La juge fédérale Janet Bond Arterton, de l’Etat du Connecticut, n’a pas eu la main légère quand elle a infligé, à la fin 2014, la plus lourde amende jamais prononcée dans le cadre de la loi américaine sur des faits de corruption à l’étranger : 772 millions de dollars (688,41 millions d’euros). Le coupable n’était pas américain, mais français. La société Alstom a été condamnée pour des versements de pots-de-vin répétés en Indonésie, Arabie saoudite, Egypte, aux Bahamas et à Taïwan dans les années 1990-2000. Ce coup de massue suit des condamnations au Mexique, en Italie, en Suisse et bientôt en Grande Bretagne. Et en France ? Rien.

Des sociétés ayant pignon sur rue ont construit une bonne partie de leur stratégie sur la corruption des pouvoirs locaux

C’est pour éviter ce genre de constats humiliants, et tenter de mettre fin à de telles pratiques, que l’Assemblée nationale a adopté, mardi 14 juin, un nouvel arsenal dans le cadre de la loi dite Sapin 2. Elle prévoit la création d’une agence nationale de lutte contre la corruption, une meilleure protection des lanceurs d’alerte et une justice plus libre de frapper fort. Soixante-huit procédures étaient ouvertes en France en 2015 mais aucune condamnation définitive n’a été prononcée à ce jour.
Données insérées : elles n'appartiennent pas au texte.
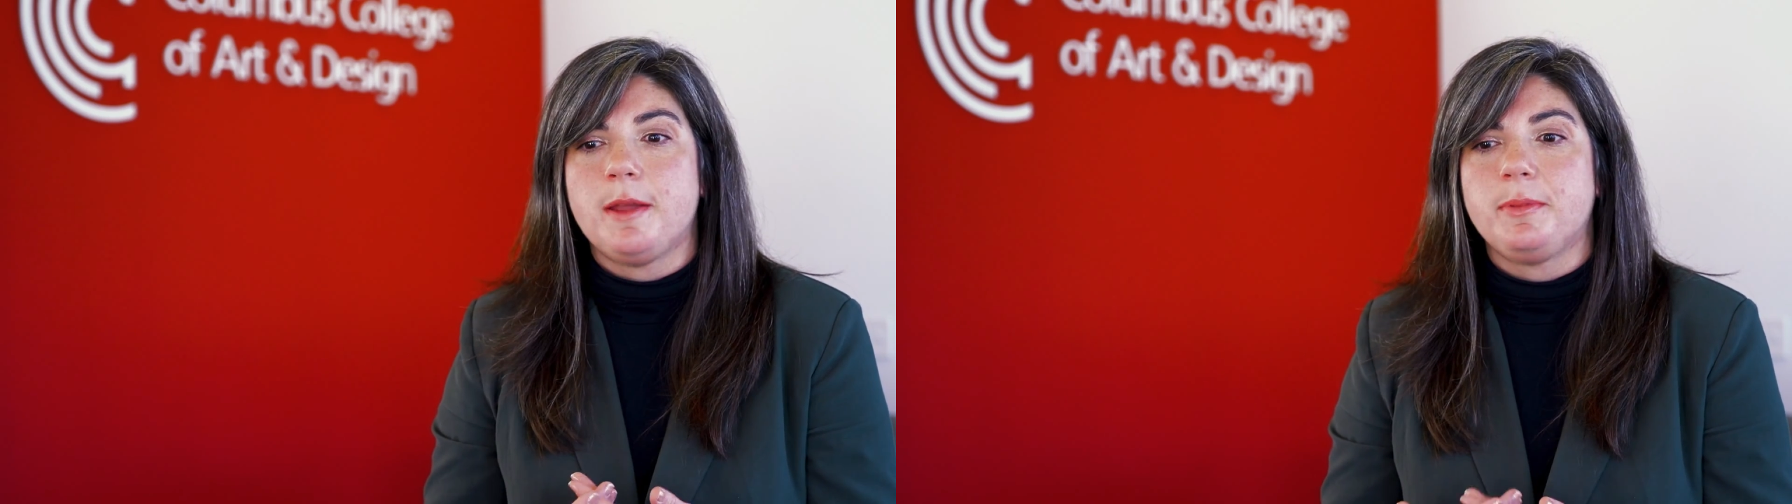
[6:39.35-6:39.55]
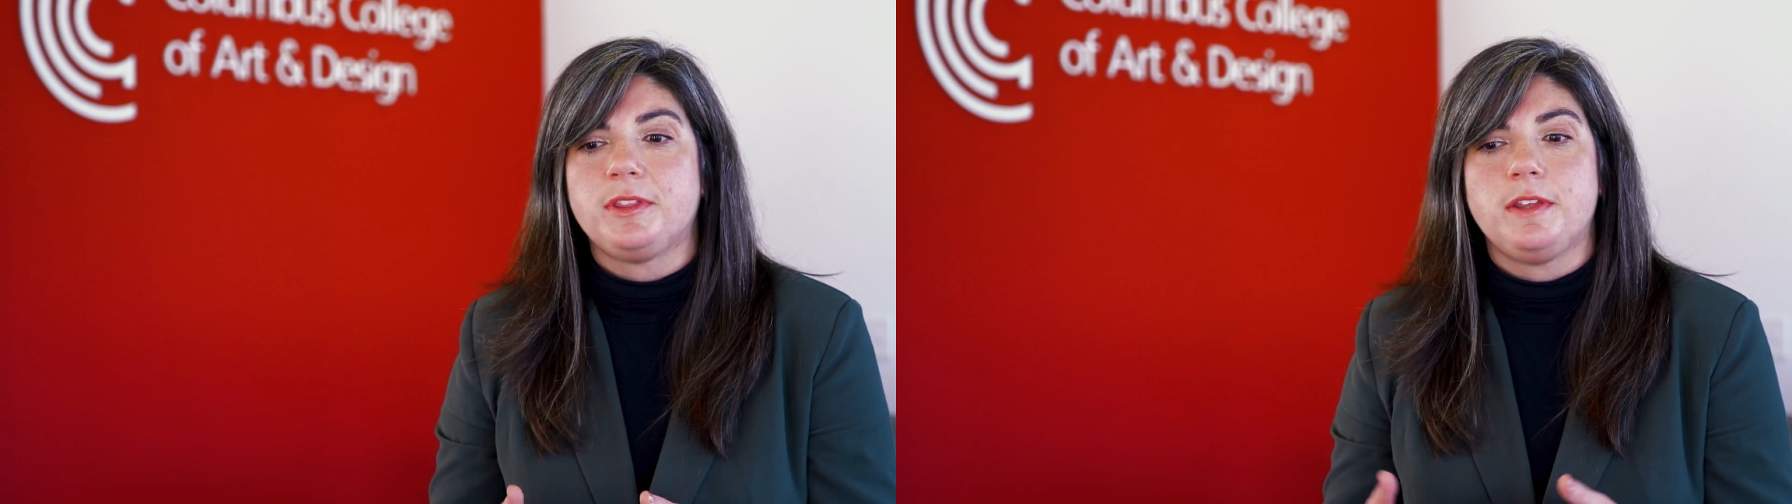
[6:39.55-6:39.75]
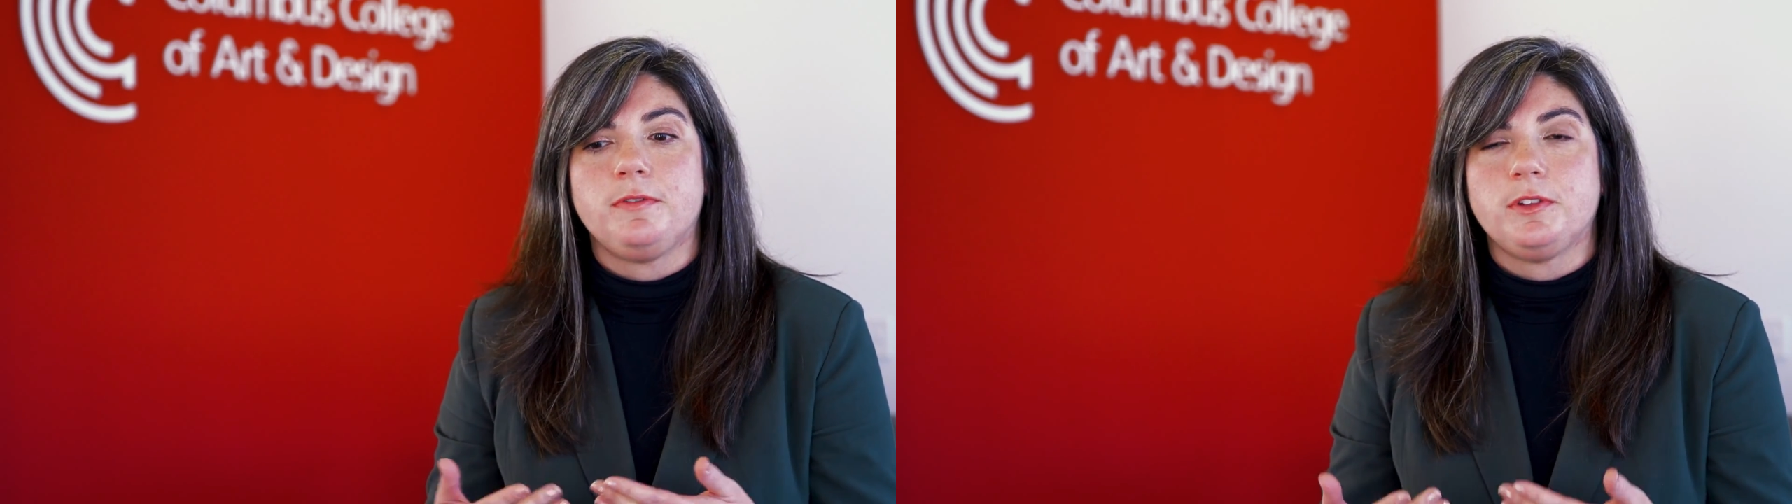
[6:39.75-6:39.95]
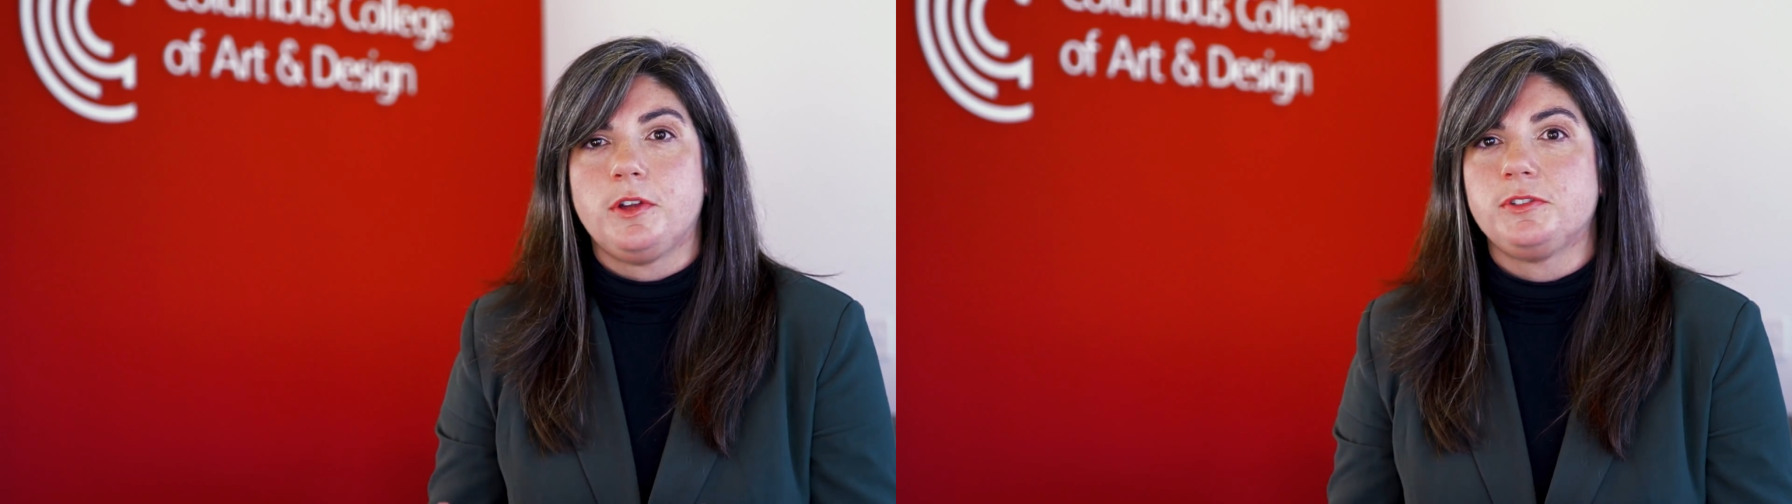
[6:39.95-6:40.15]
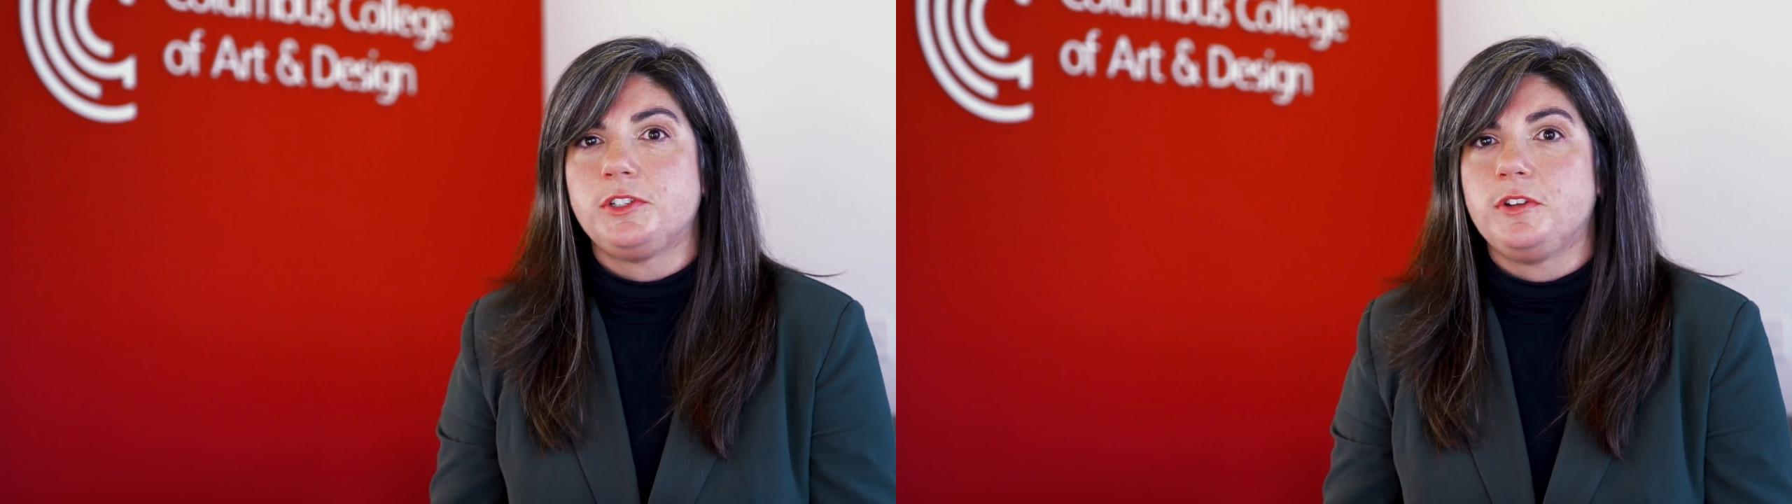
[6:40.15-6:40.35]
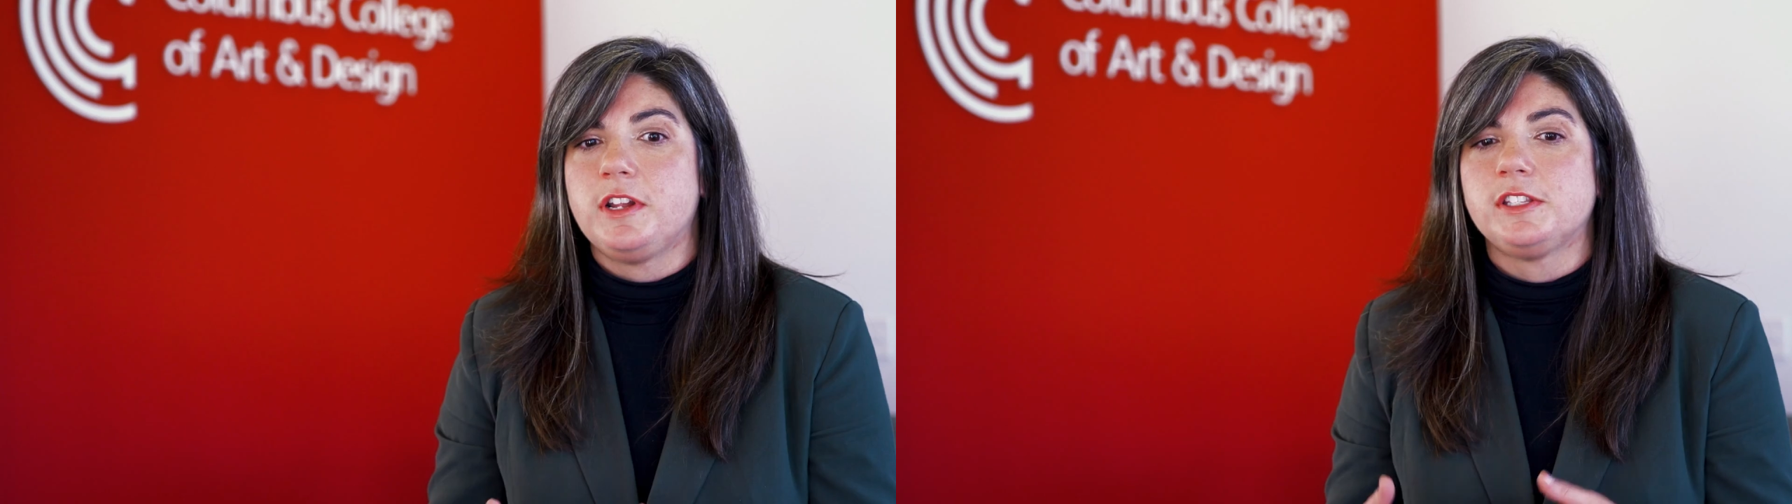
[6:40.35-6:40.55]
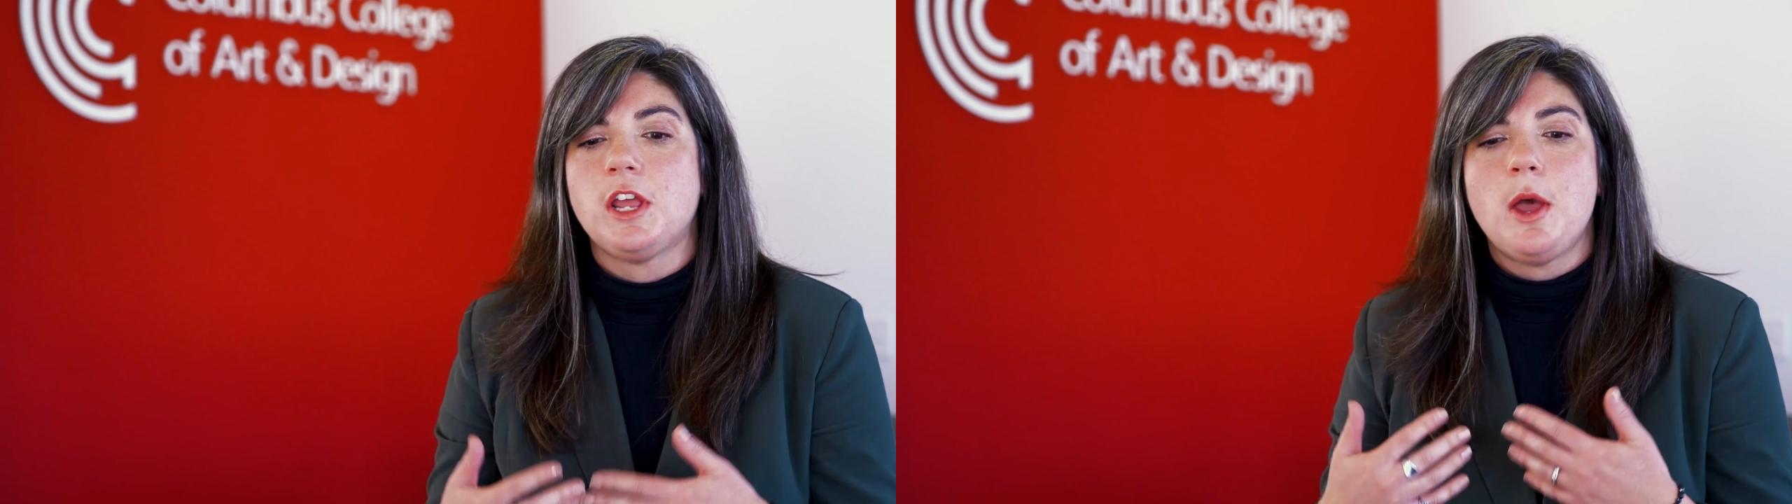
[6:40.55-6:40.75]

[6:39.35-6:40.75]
empathy for those students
Il serait donc grand temps de moderniser la vie économique française si l’on veut tenter de réconcilier les Français avec les entreprises. Sortir d’une culture où il est de bon ton de fustiger les ravages de l’argent avec des pudeurs de séminariste et dans le même temps de fermer les yeux sur des pratiques scandaleuses sous prétexte qu’elles se passent à l’étranger et que bien entendu « tous les concurrents font pareil ». Des sociétés ayant pignon sur rue ont, comme Alstom, construit une bonne partie de leur stratégie de conquête, notamment dans les pays émergents, sur la corruption des pouvoirs locaux. Des groupes comme Alcatel ou Thales avaient déjà été coincés par le passé pour des faits similaires par des juridictions étrangères.

Hypocrisie

C’est le même genre d’hypocrisie que l’on retrouve à l’œuvre dans le domaine du lobbying. Les « représentants d’intérêt », comme les baptise le texte de loi, auront désormais obligation de déclarer sur un registre national leurs rencontres avec des ministres, des parlementaires ou des hauts fonctionnaires et publier, tous les six mois, un bilan de leurs activités et des frais engagés. Et, bonne nouvelle, l’Assemblée a réussi à maintenir une définition large des lobbies contre les pressions de la gauche qui voulait en exclure les syndicats et ONG et de la droite qui ne voulait pas qu’on y mêle les associations religieuses.

Que chacun défende ses intérêts particuliers, composantes de l’intérêt général, est bien naturel. A l’Etat, d’écouter tout le monde, voire de négocier, mais en toute transparence et en s’assurant de conserver un niveau d’expertise, et de probité, qui lui assure l’indépendance face aux pressions qui l’assaillent de toutes parts.